TLDR: New record: a tiny AI adds 10-digit numbers with 36 hand‑coded parameters (100%) and 311 learned (near perfect). Commenters feud over what counts as real AI, joke it’s one matrix multiply, and argue about an unverified 28‑param claim—showing why ultra‑efficient, transparent models matter.
The internet is speedrunning long addition, and the leaderboard is wild: hand‑coded entries nail perfect 100% with just 36 parameters (think ultra‑tiny settings), while trained models learn their way down to 311 with near‑perfect accuracy. But the real show is the comments, where the crowd argues what even counts as “AI.” One skeptic, amelius, lays down the rules of legitimacy—if you can swap weights and reuse the same code, it’s a model; if the code is the trick, it’s not—then jabs, “Why not just write the code themselves?” Ouch. Meanwhile, medi8r swats the hype with, “You can do that in a single matmul,” meaning one big multiply—translation: calm down, it’s math, not magic. Then E‑Reverance tosses a grenade: a 28‑parameter claim that has everyone side‑eyeing the rules and demanding proofs. ks2048’s practical challenge: can those elegant hand‑coded designs be learned from scratch, or are they just beautifully rigged contraptions? And the meme energy is strong—1over137 quips, “Now wrap it all in an Electron app!” imagining a tiny math brain shipped in a hilariously bloated desktop wrapper. The mood is half science fair, half rules‑lawyering: is this genius minimal AI, or just clever arithmetic cosplay?
Key Points
- •AdderBoard challenges building the smallest transformer to add two 10‑digit numbers with ≥99% accuracy on a held‑out 10K test set.

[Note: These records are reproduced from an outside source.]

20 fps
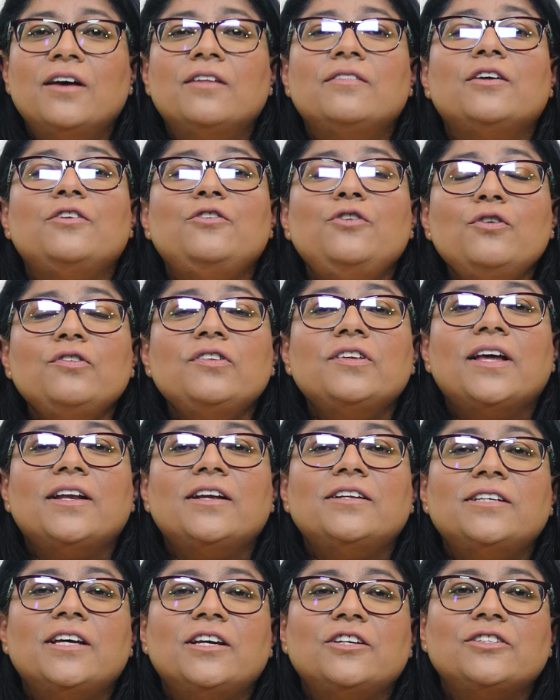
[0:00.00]
the new
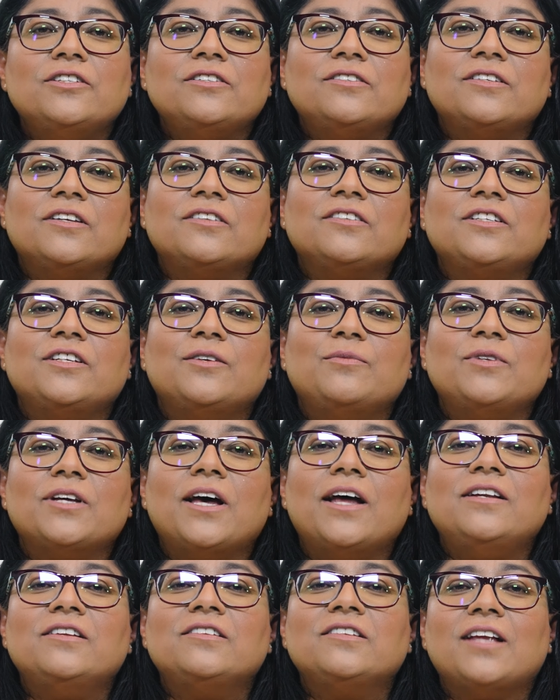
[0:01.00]
sanitation systems
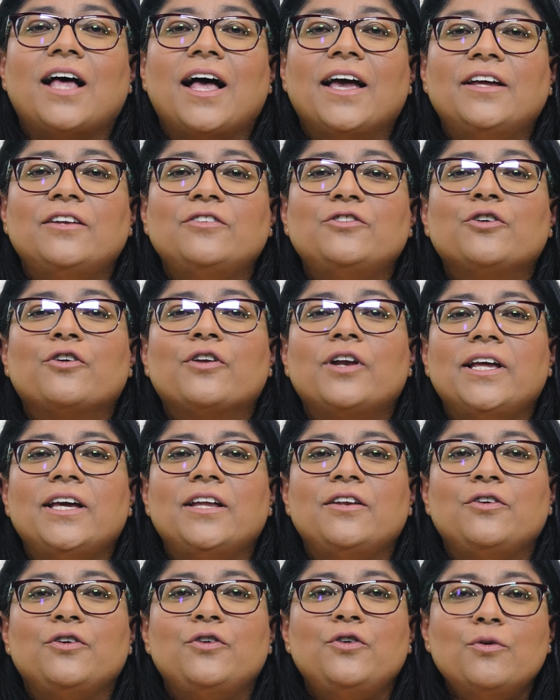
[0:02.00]
are designed to
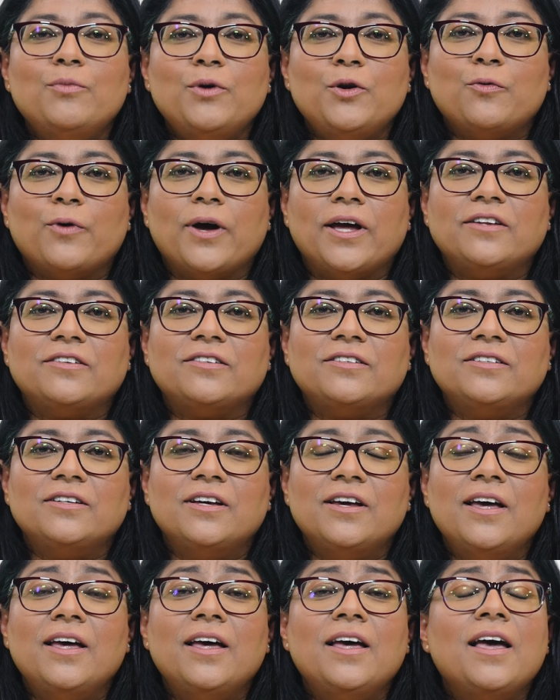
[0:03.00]
clean human
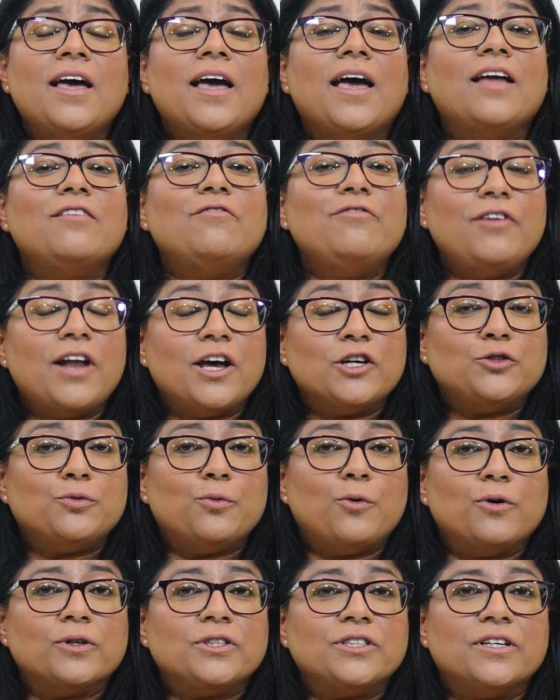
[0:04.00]
waste and flush
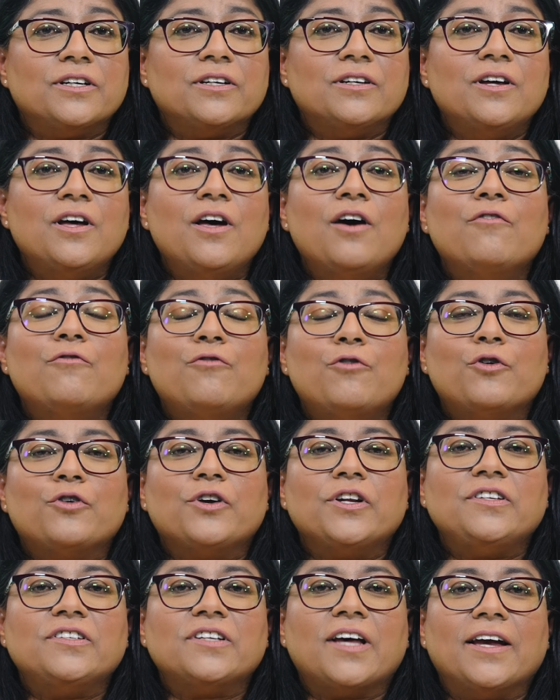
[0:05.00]
water for
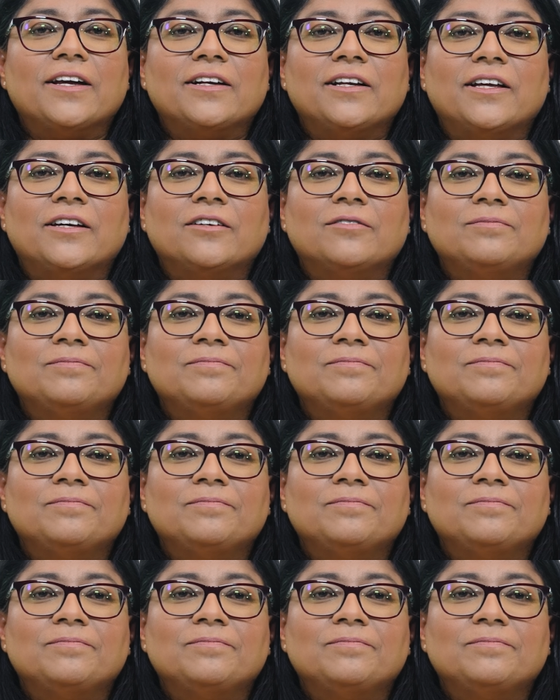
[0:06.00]
recycling.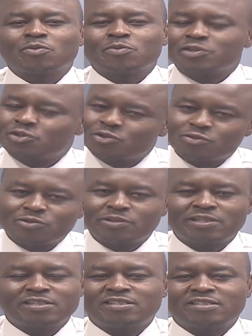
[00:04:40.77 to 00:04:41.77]
We
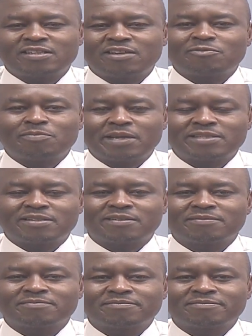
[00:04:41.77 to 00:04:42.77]
surely deserve better.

- •The leaderboard tracks two categories: Trained (weights learned with a generic algorithm) and Hand‑coded (analytically set weights).
- •The best hand‑coded result achieves 100% accuracy with only 36 parameters using a compact 2‑layer decoder and ALiBi-based positional weighting.

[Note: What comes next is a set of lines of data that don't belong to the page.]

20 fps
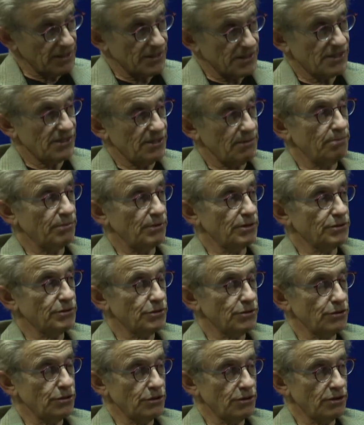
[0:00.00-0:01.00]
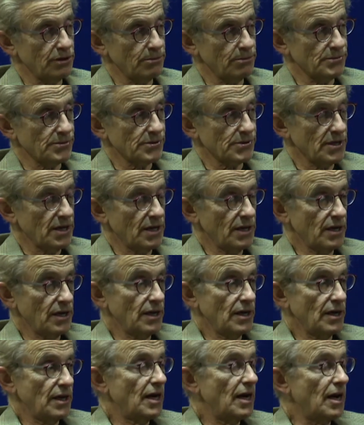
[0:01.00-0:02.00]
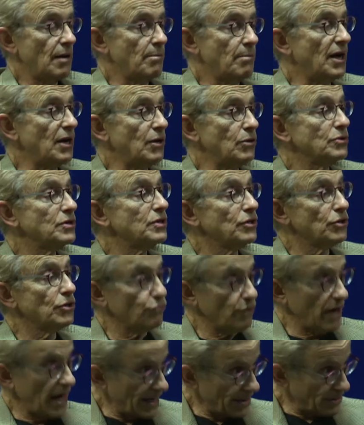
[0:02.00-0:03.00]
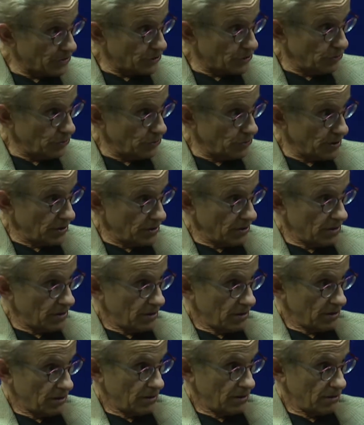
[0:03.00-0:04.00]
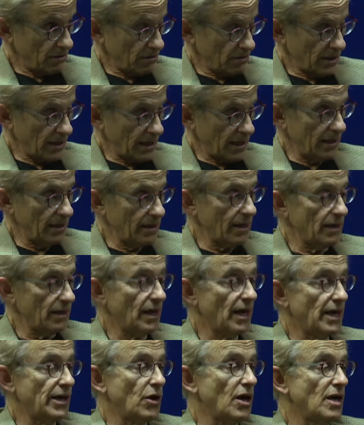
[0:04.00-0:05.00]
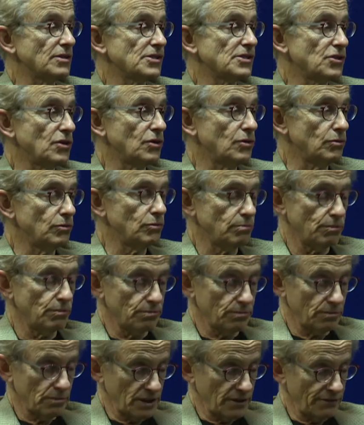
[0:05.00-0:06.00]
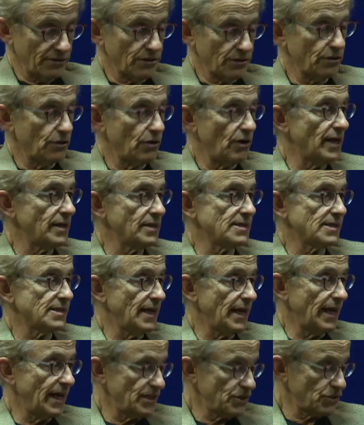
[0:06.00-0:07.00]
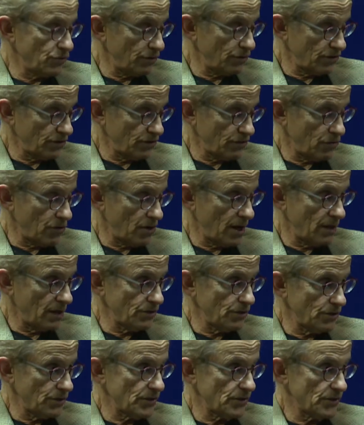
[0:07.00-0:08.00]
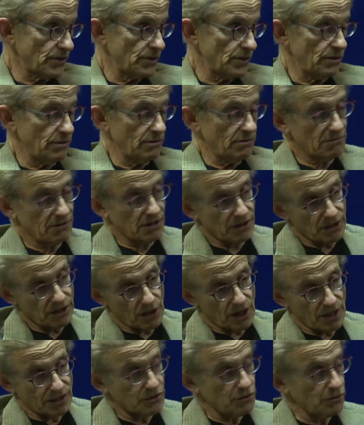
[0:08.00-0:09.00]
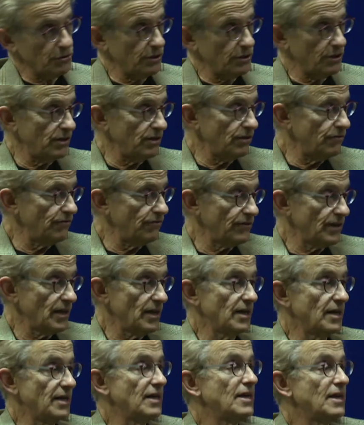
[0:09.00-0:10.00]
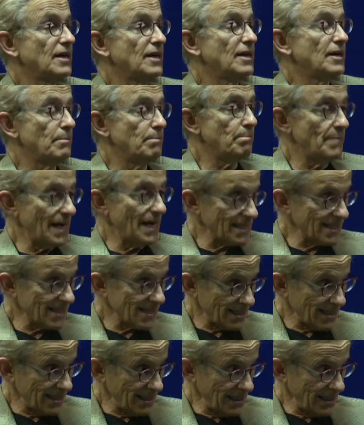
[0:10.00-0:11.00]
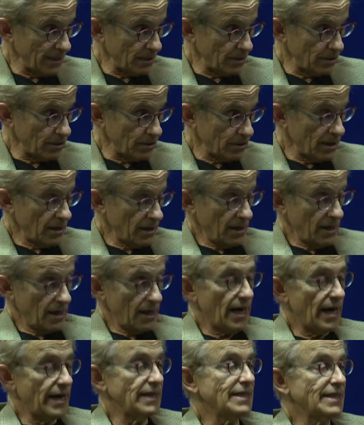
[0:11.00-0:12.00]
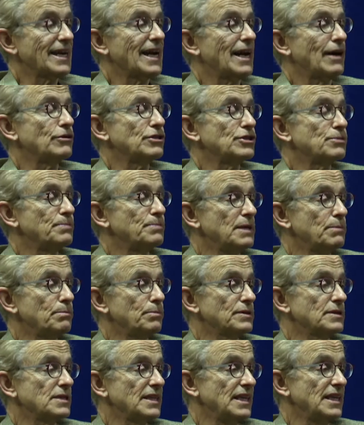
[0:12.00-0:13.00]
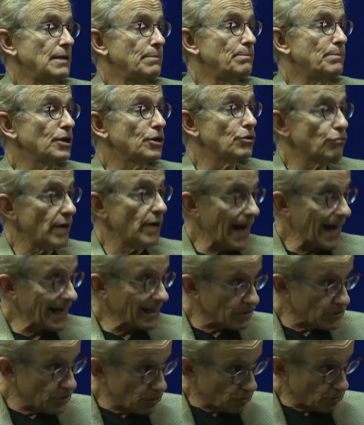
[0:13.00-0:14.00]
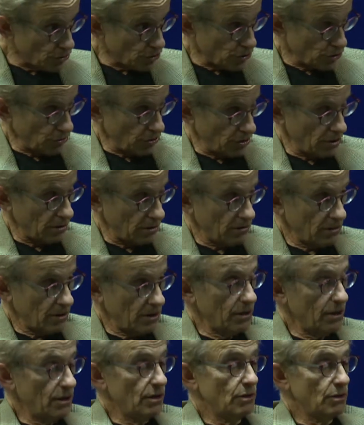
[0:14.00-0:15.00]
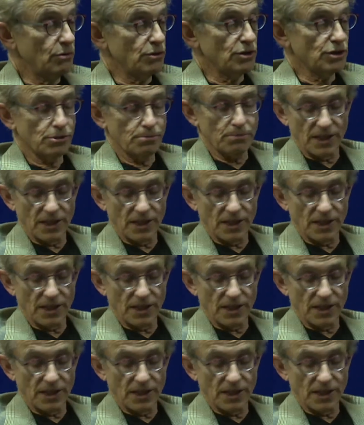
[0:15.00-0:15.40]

in simple terms about gratitude. Okay, and I also, believe it or not, as a gastroenterologist and an alternative medicine healer, I encourage people to keep a gratitude journal, which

- •The best trained result reaches 99.999% accuracy with 311 parameters using rank‑3 factorization, tied/shared projections, RMSNorm, and grokking.
- •The challenge originated from “Addition Under Pressure,” where initial tool-generated baselines were 6,080 (Claude Code) and 1,644 (Codex) parameters; community solutions reduced sizes significantly.